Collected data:
☆ ☆ ☆ ☆
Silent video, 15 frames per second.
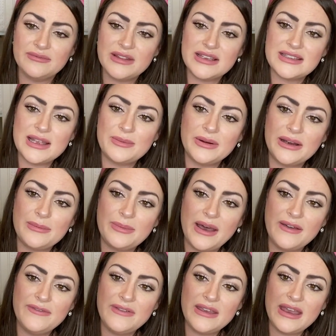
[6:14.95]
They stay pretty
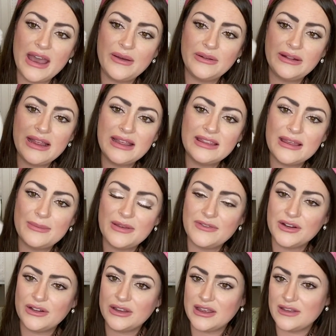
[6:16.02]
puffy. I will link them if
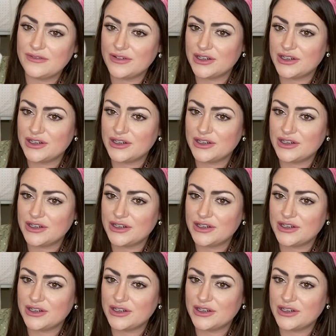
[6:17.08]
you're looking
☆ ☆ ☆ ☆
TASK REQUIREMENTS
With the pictures omitted, reproduce the data above exactly.

RESPONSE TO THE EXERCISE
Silent video, 15 frames per second.
[6:14.95]
They stay pretty
[6:16.02]
puffy. I will link them if
[6:17.08]
you're looking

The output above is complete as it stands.